For so long I had held onto the memories of when Eric had amnesia and somewhere in my heart I had hoped that he would remember and become that Eric again. But that would be robbing him of who he really was, and I had fun with the Sheriff of Area 5 Eric. He could make me laugh and infuriate me and challenge me. As the Sheriff, I considered him a friend. There had always been some sexual attraction between us, and I clearly remembered how good in bed he was, but would that be enough for me?
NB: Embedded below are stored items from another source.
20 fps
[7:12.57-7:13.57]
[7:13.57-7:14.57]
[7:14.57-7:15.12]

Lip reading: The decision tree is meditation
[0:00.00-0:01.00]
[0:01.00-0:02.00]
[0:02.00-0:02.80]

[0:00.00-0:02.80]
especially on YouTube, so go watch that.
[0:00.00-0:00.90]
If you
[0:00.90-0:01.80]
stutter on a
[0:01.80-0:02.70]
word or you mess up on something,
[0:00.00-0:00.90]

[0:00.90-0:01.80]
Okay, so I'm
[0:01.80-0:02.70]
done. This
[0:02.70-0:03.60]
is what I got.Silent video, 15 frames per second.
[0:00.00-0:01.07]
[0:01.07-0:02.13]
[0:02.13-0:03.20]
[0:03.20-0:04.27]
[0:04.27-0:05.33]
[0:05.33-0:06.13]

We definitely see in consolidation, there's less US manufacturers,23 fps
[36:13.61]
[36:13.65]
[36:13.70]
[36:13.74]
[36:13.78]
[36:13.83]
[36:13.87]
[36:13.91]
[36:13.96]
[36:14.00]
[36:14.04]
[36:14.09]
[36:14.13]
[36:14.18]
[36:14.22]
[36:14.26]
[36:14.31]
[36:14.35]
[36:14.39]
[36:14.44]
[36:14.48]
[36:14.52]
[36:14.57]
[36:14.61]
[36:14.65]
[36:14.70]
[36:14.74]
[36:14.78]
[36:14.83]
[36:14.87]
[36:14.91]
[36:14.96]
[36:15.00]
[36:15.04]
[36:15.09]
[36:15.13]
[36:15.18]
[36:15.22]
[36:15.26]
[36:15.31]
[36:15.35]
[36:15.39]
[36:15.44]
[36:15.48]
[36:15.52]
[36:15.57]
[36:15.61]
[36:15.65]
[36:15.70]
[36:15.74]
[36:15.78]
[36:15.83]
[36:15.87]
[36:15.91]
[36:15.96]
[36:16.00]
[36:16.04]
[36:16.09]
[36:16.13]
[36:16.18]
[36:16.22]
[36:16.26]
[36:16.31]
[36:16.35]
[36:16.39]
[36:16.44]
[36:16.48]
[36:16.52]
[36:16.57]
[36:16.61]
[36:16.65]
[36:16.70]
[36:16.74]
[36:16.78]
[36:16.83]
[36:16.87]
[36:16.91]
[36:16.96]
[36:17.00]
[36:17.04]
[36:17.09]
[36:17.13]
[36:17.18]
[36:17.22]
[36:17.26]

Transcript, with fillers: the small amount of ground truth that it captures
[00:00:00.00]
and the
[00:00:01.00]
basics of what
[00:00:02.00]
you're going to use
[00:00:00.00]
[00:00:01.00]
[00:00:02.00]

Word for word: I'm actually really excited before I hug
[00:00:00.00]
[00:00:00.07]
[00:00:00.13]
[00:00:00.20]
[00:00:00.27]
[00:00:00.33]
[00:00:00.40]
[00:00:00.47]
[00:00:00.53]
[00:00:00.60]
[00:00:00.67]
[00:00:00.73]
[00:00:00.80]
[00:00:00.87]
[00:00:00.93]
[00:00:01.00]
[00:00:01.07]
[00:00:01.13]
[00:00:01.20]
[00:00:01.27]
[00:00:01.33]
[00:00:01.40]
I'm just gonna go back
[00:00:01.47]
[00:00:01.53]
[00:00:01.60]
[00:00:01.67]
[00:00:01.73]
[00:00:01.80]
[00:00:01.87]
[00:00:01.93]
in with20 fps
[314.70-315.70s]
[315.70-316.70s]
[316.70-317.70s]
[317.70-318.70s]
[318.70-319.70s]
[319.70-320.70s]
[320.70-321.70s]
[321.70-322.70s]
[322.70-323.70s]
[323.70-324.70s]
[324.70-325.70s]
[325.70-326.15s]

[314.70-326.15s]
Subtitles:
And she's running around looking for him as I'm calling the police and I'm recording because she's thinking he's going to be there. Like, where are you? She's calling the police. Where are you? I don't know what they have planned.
The voice on the radio announced that it was 6pm. I jumped from the couch and hopped into the shower letting the hot water wash away the confusing thoughts and the grime from a day of cleaning. I used the fruit scented shampoo and conditioner and some vanilla scented body wash. As I cleaned my body, my mind drifted to a delicious memory – the memory of a shower that Eric and I had shared so long ago. I shook my head and turned off the water, getting out and drying myself off with a fluffy pink towel. I couldn't let myself get caught up in that memory, not with Eric coming over or I would have even more difficult to stay out of bed with him. I blow dried my hair and curled the ends, carefully applied some eyeliner and mascara and a little pink lip gloss before standing in front of my closet. I pulled out at least a dozen tops, holding them up in front of me before discarding them on my bed. I didn't want to overdo it, but I still wanted to look good. Finally I settled on a pair of dark wash jeans and a red v-neck sweater that exposed just enough cleavage without being slutty. I put a pair of gold hoops in my ears and a simple gold necklace on and turned myself this way and that in the mirror as I took in the overall effect. Pleased with the way that I looked, I headed into the kitchen to warm up some leftovers. The clock read 7:15pm.
Forty-five minutes until Eric would arrive. I ate quickly and washed the dishes, all the while butterflies winged their way through my stomach. Despite what I might say to him, I was excited to see Eric again. I just couldn't let him know it, although he probably could feel it through the bond. 7:40pm. I looked around the living room and paced. Deep breath. The romance book I had taken out from the library caught my eye from across the room. Hmmm…maybe a romance isn't the best thing to read right now. I looked at the bookshelf where Amelia had put some of her non-witchy books and selected one called "The Monster of Templeton" by Lauren Groff, it looked promising. I curled up on the couch and started reading the first page, barely two paragraphs in there was a knock at the door. I glanced at the clock above the mantelpiece – 8pm. It was him.
Tempted to just call out to Eric to let himself in, I thought better of it. How many times had there been someone, or something, out there that I did not want nor expect at my door. I got up and looked through the peephole to see my beautiful Viking vampire standing there with a bouquet of exotic flowers in his hand. Smiling to myself, I pulled the door open and let the warmth and love he felt for me flow through the bond.